Information given START

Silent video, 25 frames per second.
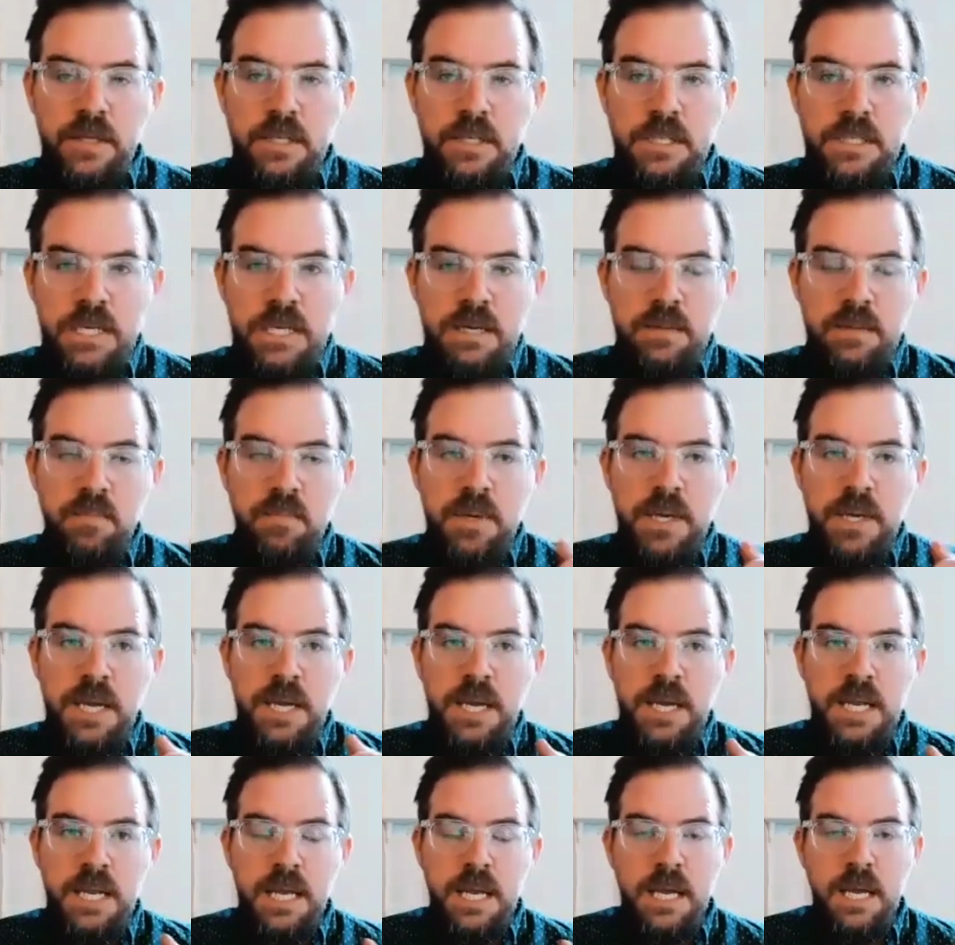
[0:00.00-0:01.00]

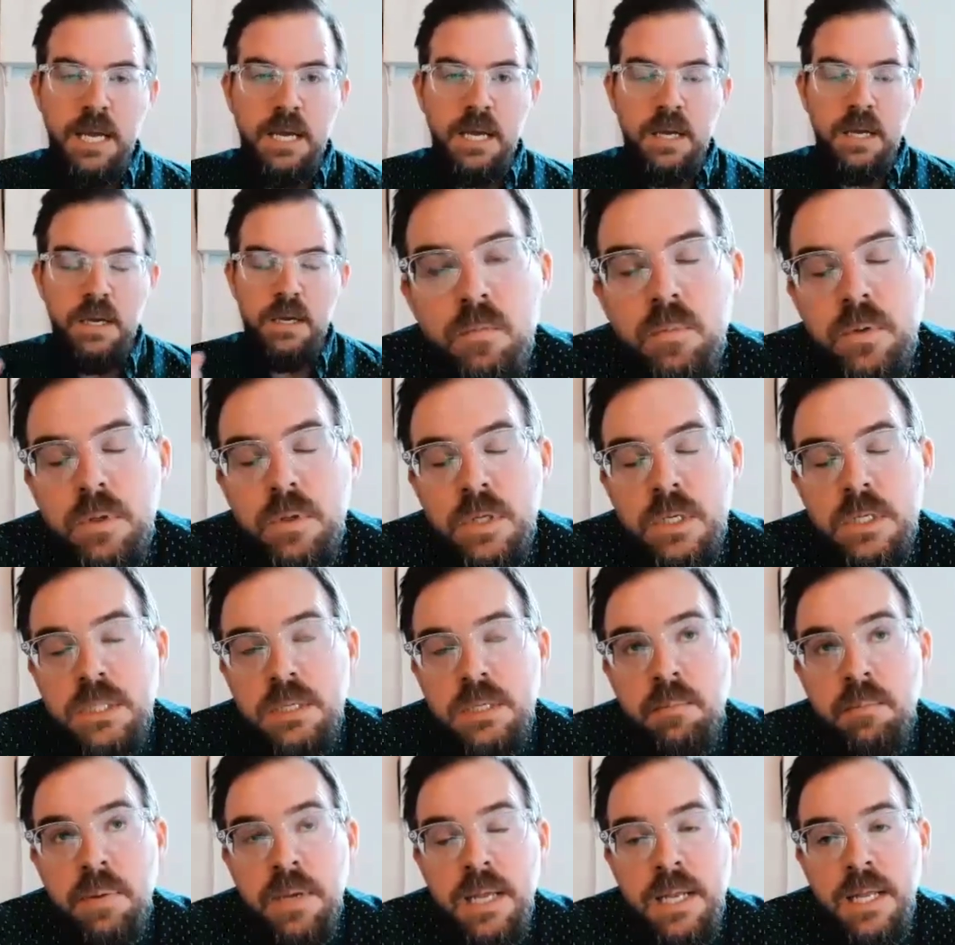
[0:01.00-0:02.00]
competing
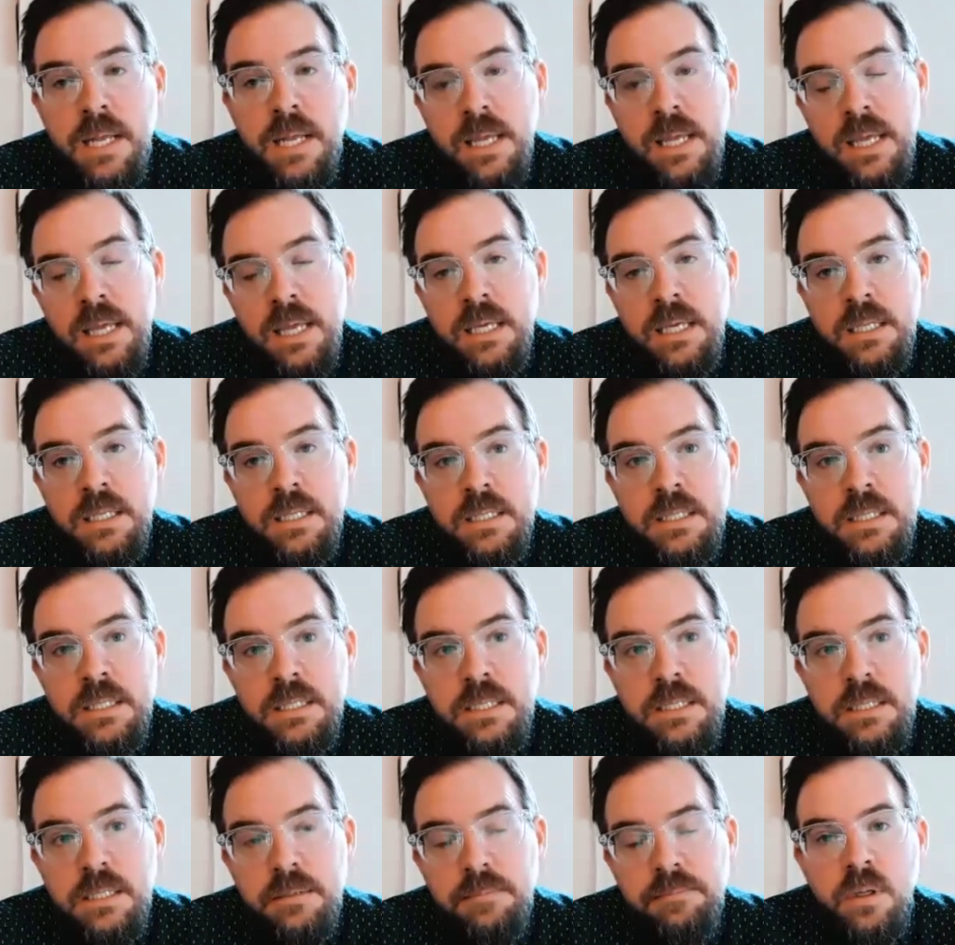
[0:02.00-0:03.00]

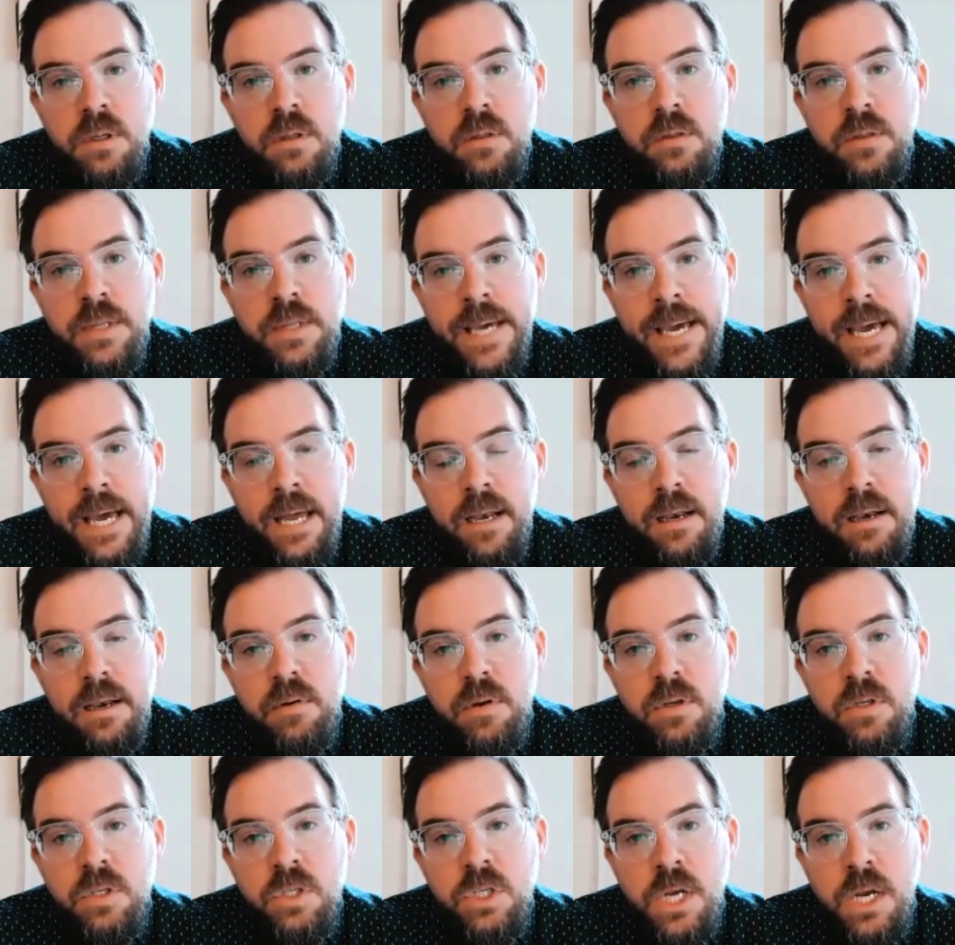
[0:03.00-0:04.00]
ends that
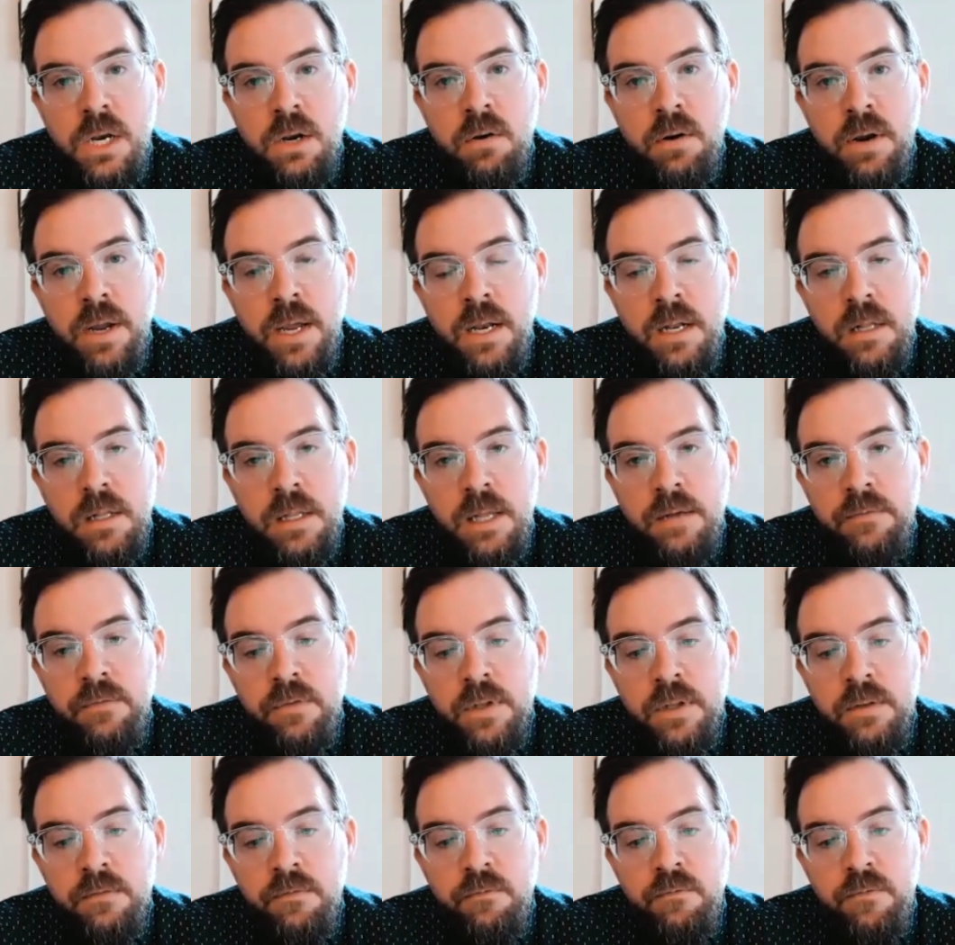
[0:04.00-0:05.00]
generate a
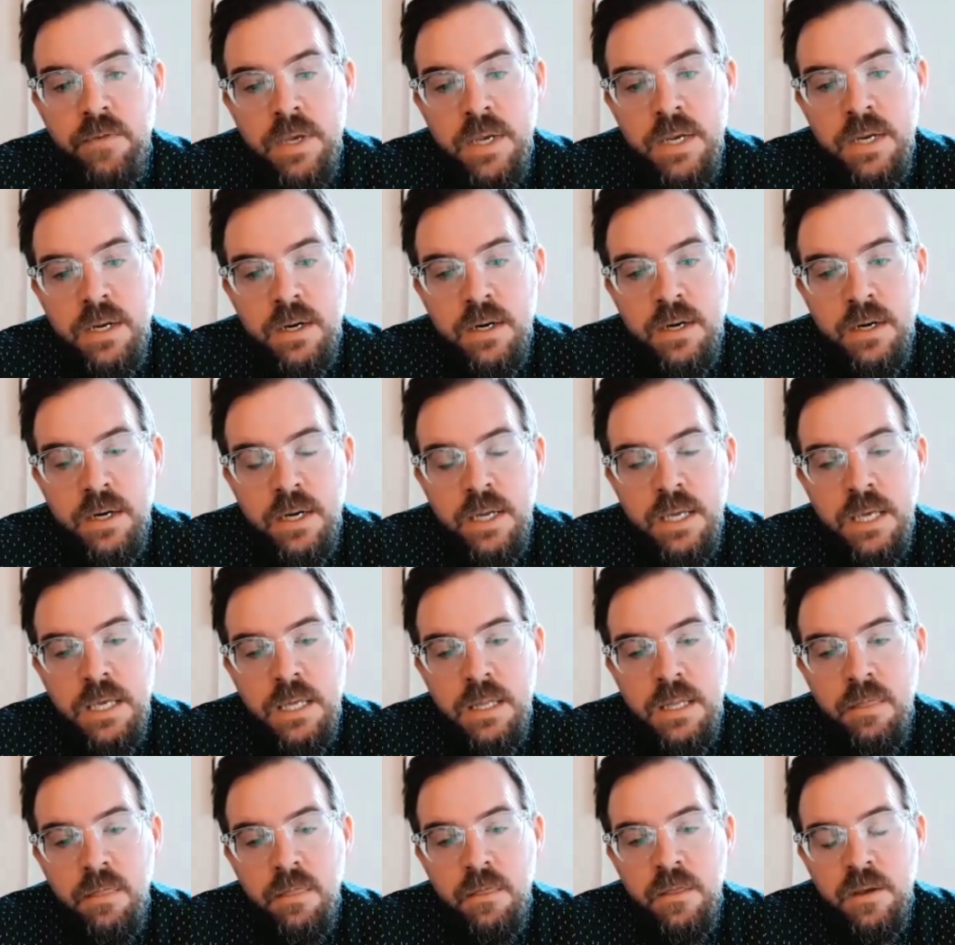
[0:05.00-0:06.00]
level of fear
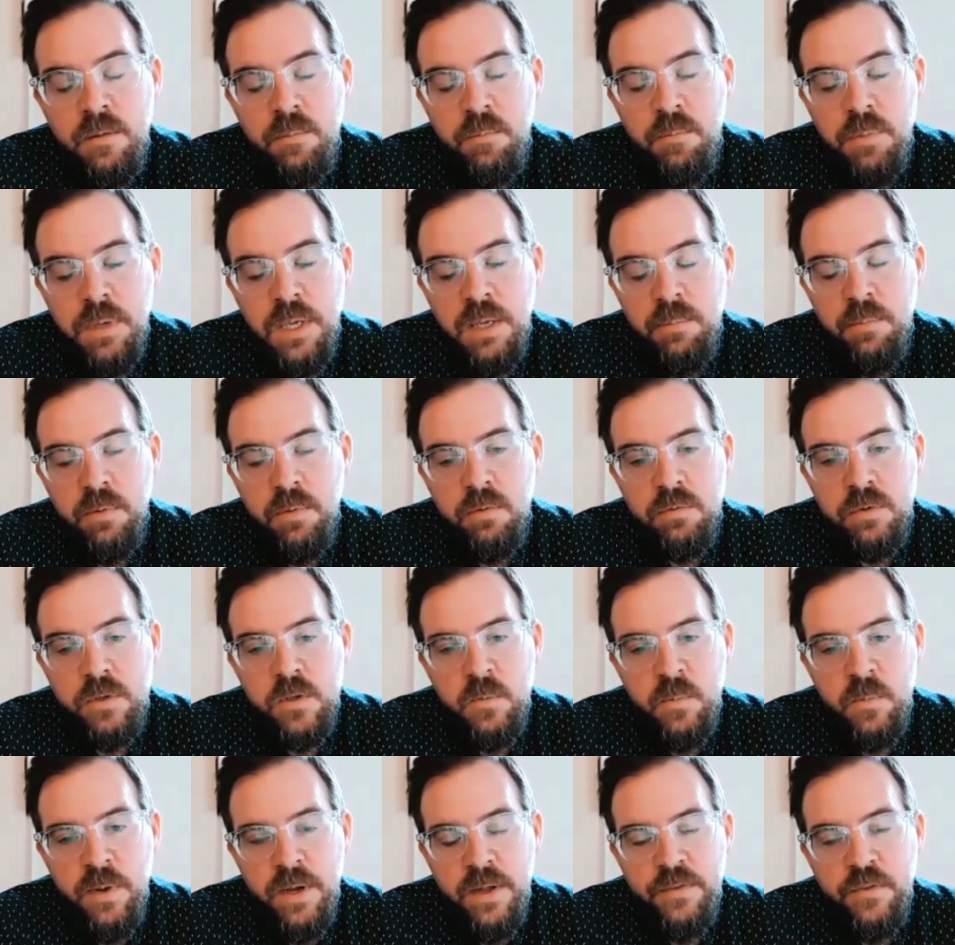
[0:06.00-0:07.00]
in the people
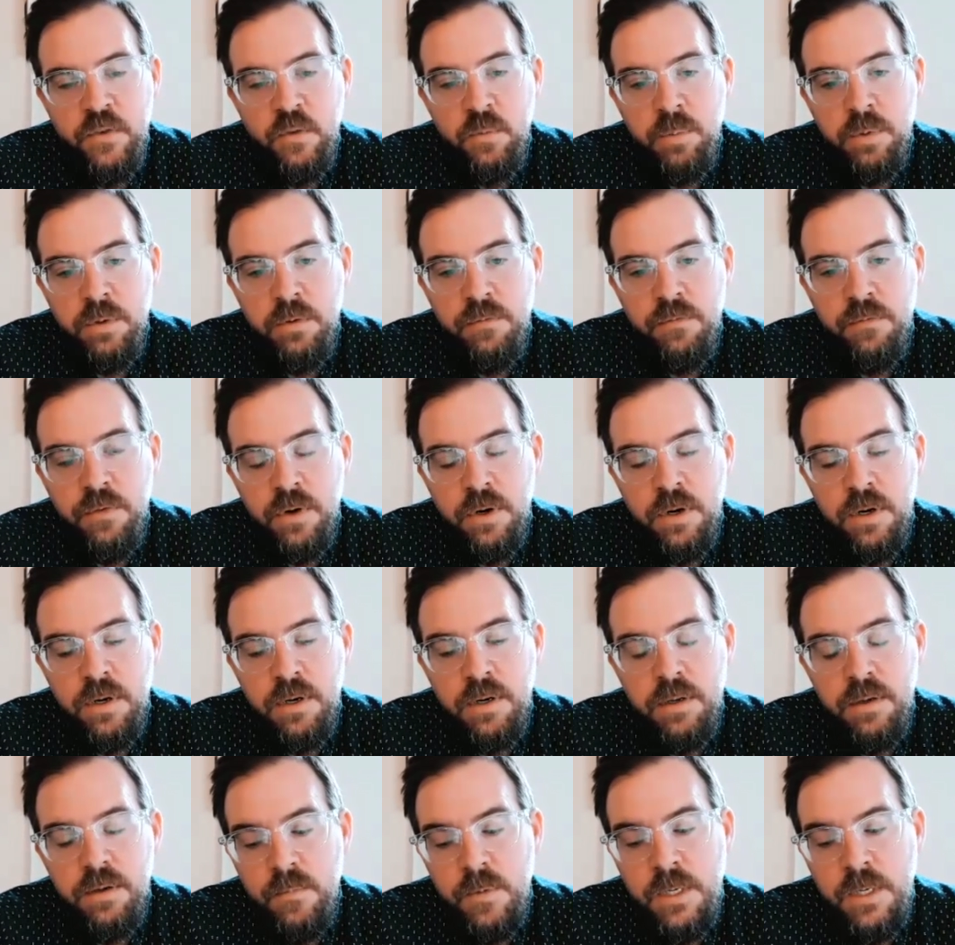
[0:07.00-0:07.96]
responsible for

Information given END

What is needed is an exact copy of only the lines from the line containing "[0:03.00-0:04.00]" through the last line of the entries, inclusive, without the pictures.

[0:03.00-0:04.00]
ends that
[0:04.00-0:05.00]
generate a
[0:05.00-0:06.00]
level of fear
[0:06.00-0:07.00]
in the people
[0:07.00-0:07.96]
responsible for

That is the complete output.